Katerine danse avec Mathilde
«Vallée» ou l'enthousiasmante collaboration de Philippe Katerine, chanteur à succès, et de la chorégraphe Mathilde Monnier
La rencontre de la chorégraphe et du chanteur est à marquer d'une pierre blanche. C'est lui qui a jeté son dévolu sur elle. «J'avais vu deux spectacles de Mathilde qui
évidemment m'ont déterminé à lui demander de travailler avec moi.
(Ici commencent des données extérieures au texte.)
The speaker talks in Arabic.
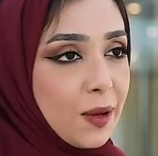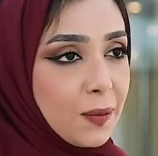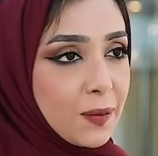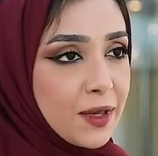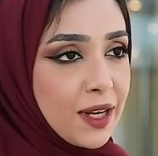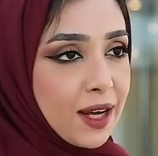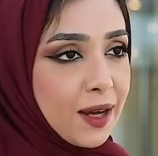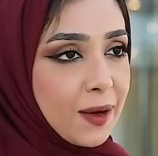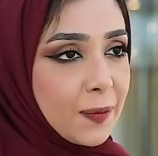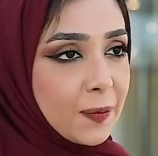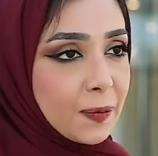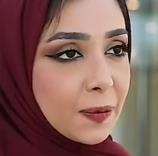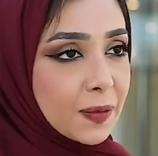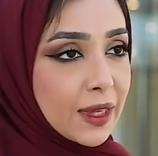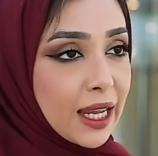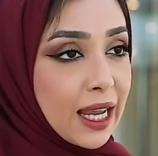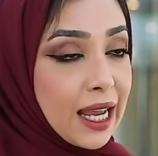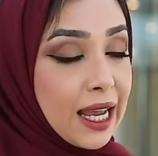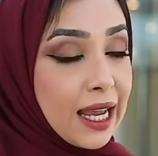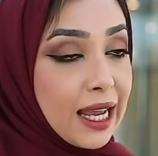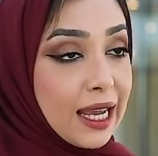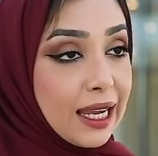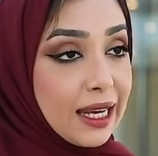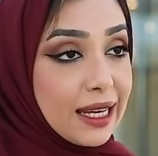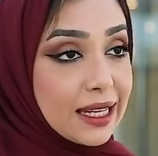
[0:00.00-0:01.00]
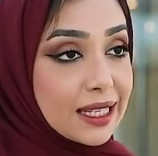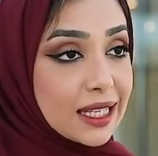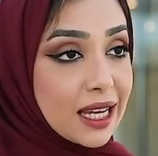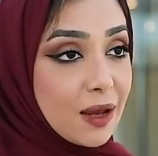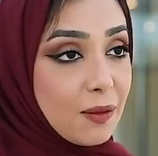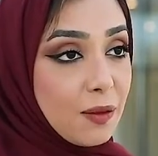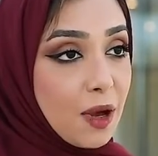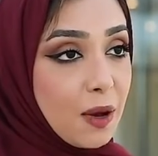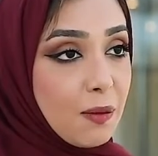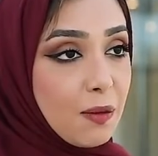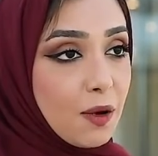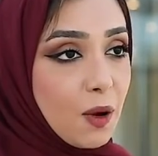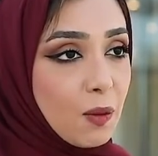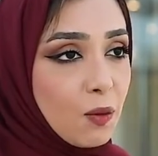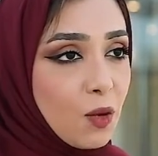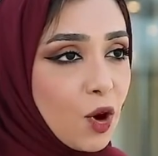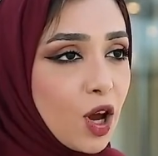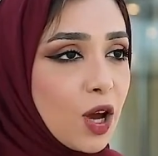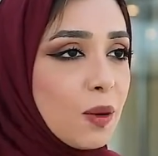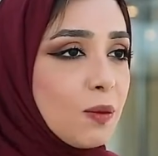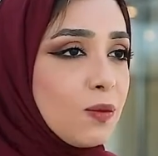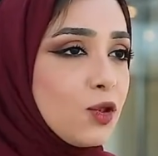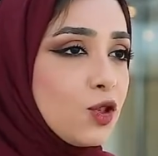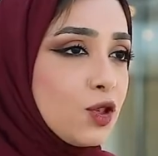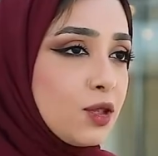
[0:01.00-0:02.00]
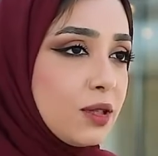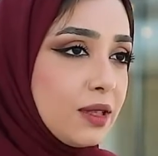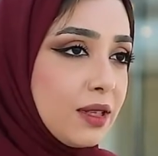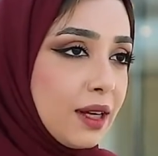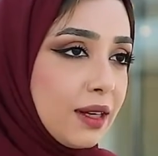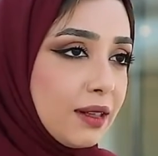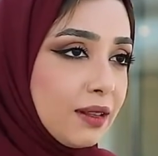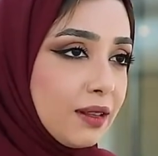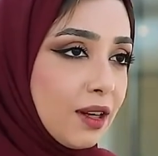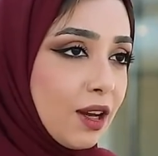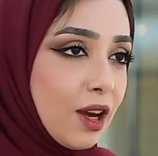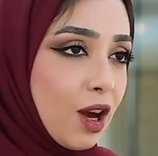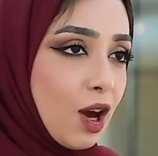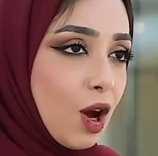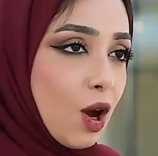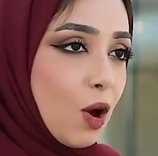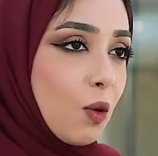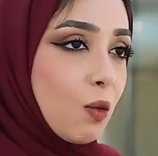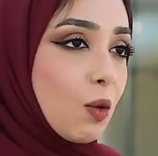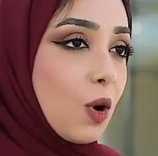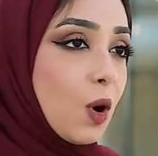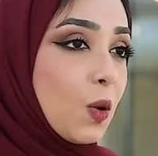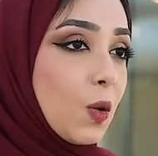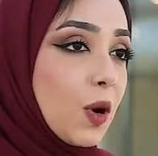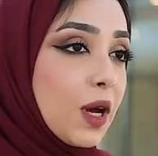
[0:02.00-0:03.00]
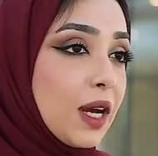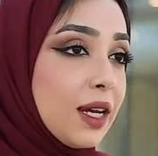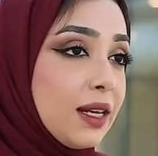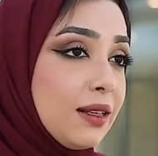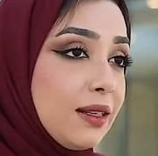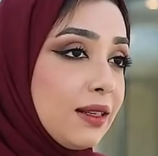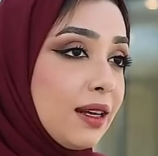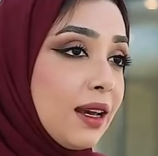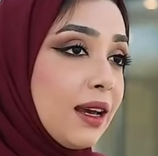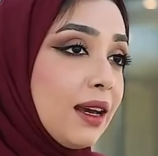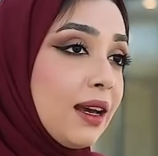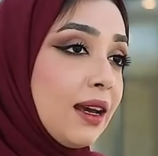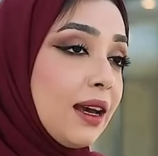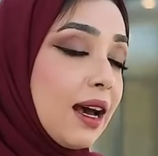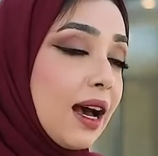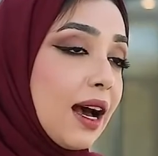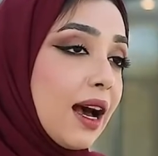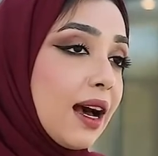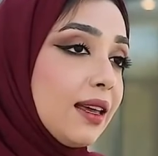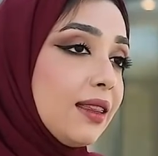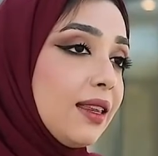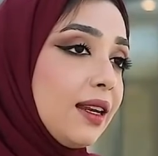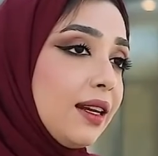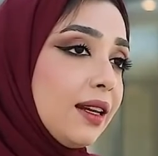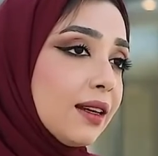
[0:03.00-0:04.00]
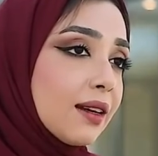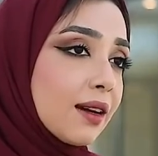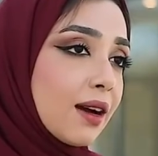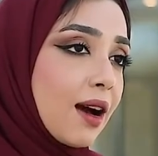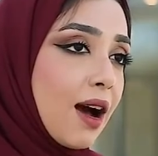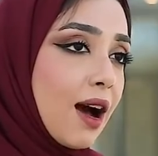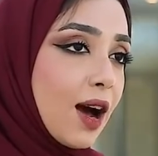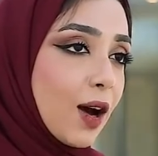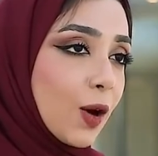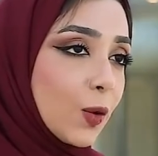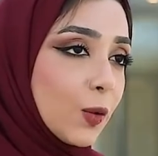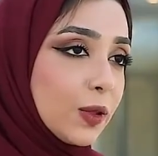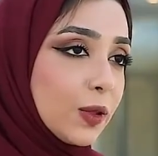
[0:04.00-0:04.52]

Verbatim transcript: الأبناء لسبب مهم جدا وهو أن هذا الإرهاق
C'est aussi
que la danse contemporaine en France me paraît autrement plus radicale et
ouverte que ne l'est le monde de la chanson, frileux et replié sur
lui-même.» Pour la chorégraphe, la proposition était aventureuse, sinon périlleuse : «Je me disais au début que ça ne marcherait
pas s'il me fallait faire juste une série de clips avec des danseurs, des clips
un peu lyriques, vaguement chorégraphiés dans le genre rigolo; la danse dans un
coin, la chanson dans l'autre, comme la justification arty d'un album de
mélodies. Mais là, ça s'est révélé différent. Tout d'abord, j'aimais beaucoup le
disque de Philippe, j'étais très intriguée parce qu'il a des choses
intéressantes à dire qui priment sur la musique, qui ont leur
poésie.»
De
cette collaboration est né l'aimable délire de «Vallée», parodie du
monde de la variété colorée de réflexions éthiques plus graves. Et si
les textes sont parfois salaces, ils sont dits et mis en scène sur un
tel ton, dansés avec une telle distance, que les plus vertueux ne
songeraient pas à s'en offusquer. Sacré personnage que ce Philippe
Katerine. Il a trouvé en Mathilde Monnier une partenaire à sa mesure
qui se fait sa complice avec cinq autres danseurs aux prises avec une
gestuelle déjantée. Au milieu d'eux, il se démène comme un démon
pendant que Monnier se fond derrière lui comme une ombre. «Je voulais le suivre, le soutenir,
m'identifier à lui, me faire son ange gardien, dit-elle. Il est tellement attendrissant qu'on a envie de
l'étreindre.» Et lui de rétorquer : «Pour moi qui
suis assez narcissique, c'est très important d'être observé ainsi. Je sens sa
présence, son regard sur moi. Elle ne se moque pas de mes faiblesses quand je
danse.»
Car il ne fallait surtout pas conformer Katerine à un style qui ne soit
pas le sien, lui imposer des figures qui auraient coupé court à son
naturel. «Je l'ai d'abord abandonné à lui- même, avoue sa partenaire. Puis, en dialoguant avec lui, en
lui montrant ses blocages, ceux-ci se sont peu à peu estompés. Philippe a
compris comment aborder la danse et d'un coup s'est libéré. C'est alors que nous
avons travaillé des formes qui lui permettent d'être ce qu'il est.»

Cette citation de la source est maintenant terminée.